BRIEF
Output each record exactly, excluding pictures.

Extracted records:
■ ■ ■ ■ ■

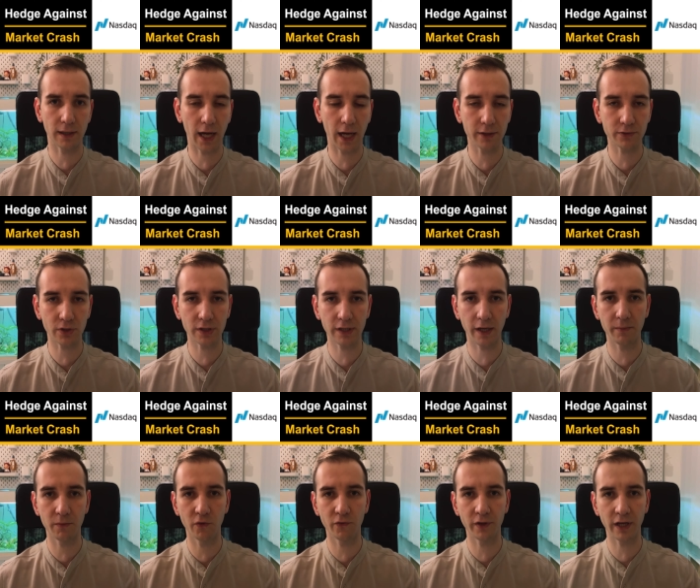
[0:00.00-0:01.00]
100
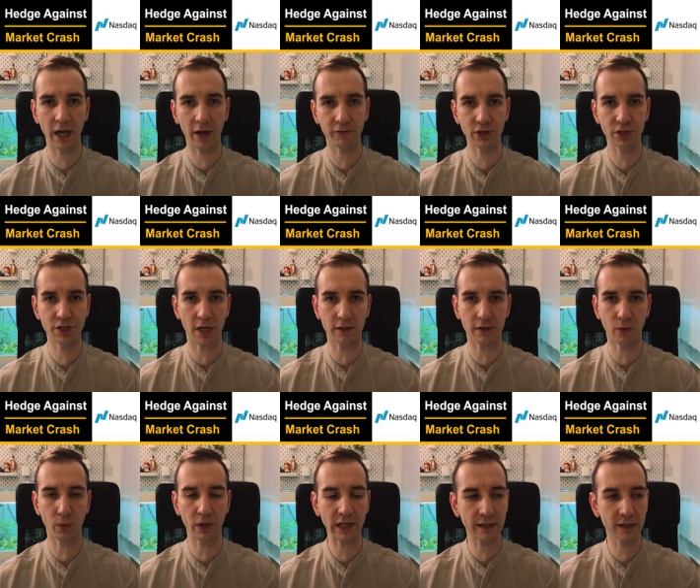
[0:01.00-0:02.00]
day moving average on
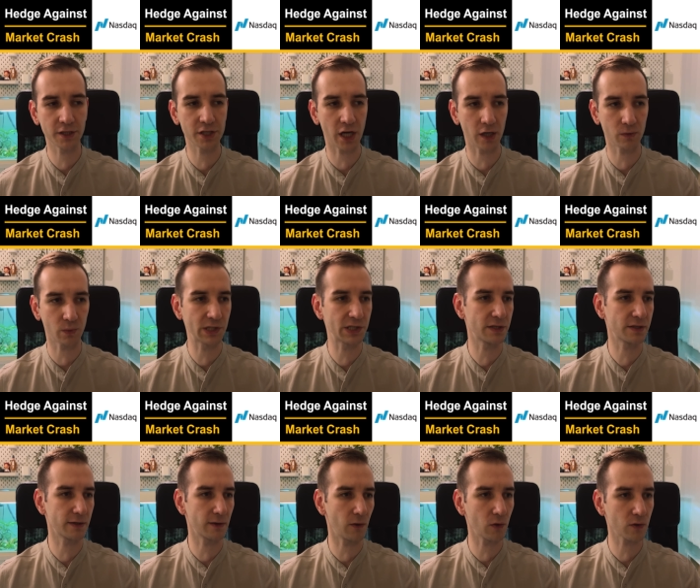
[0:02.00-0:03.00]
the weekly chart which
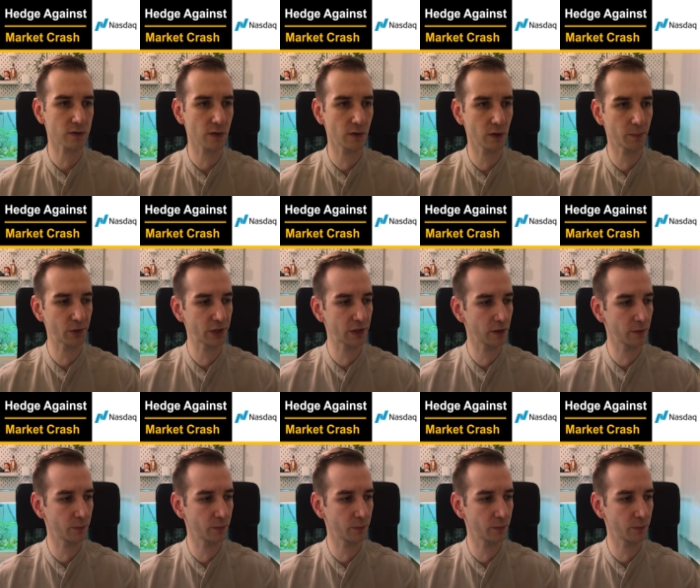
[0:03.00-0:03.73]
is also a pretty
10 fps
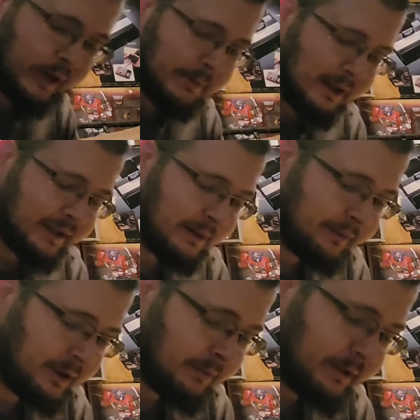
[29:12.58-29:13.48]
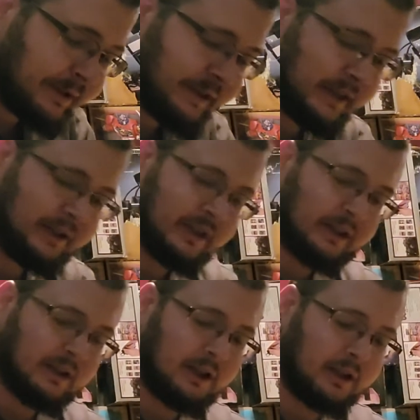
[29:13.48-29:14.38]
ready by the time I'm done with this. I need to check
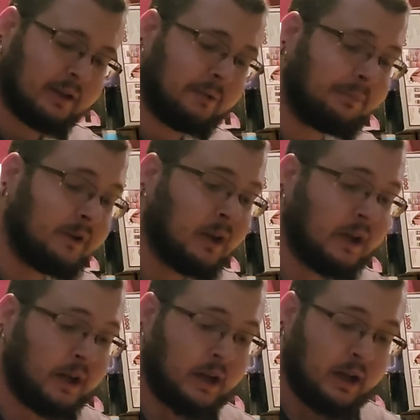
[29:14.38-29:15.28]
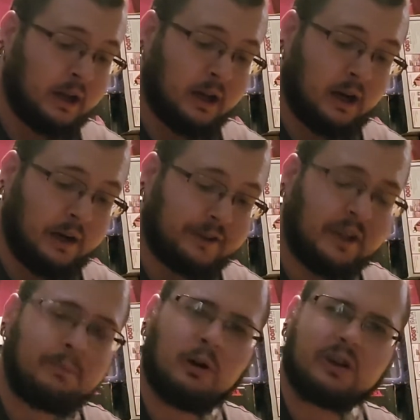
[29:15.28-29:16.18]
the clock though.
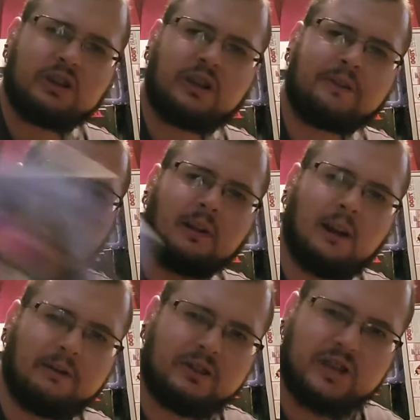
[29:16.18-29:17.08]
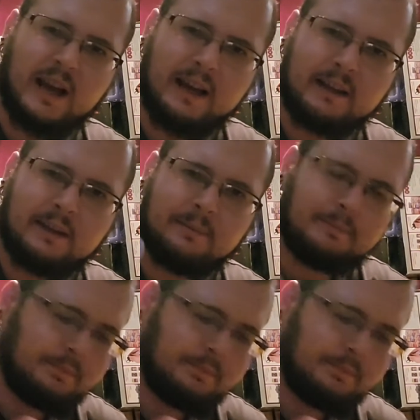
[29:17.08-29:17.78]
South Park Chef's Love Shack.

■ ■ ■ ■ ■

SOLUTION FOR THIS PROBLEM
[0:00.00-0:01.00]
100
[0:01.00-0:02.00]
day moving average on
[0:02.00-0:03.00]
the weekly chart which
[0:03.00-0:03.73]
is also a pretty
10 fps
[29:12.58-29:13.48]
[29:13.48-29:14.38]
ready by the time I'm done with this. I need to check
[29:14.38-29:15.28]
[29:15.28-29:16.18]
the clock though.
[29:16.18-29:17.08]
[29:17.08-29:17.78]
South Park Chef's Love Shack.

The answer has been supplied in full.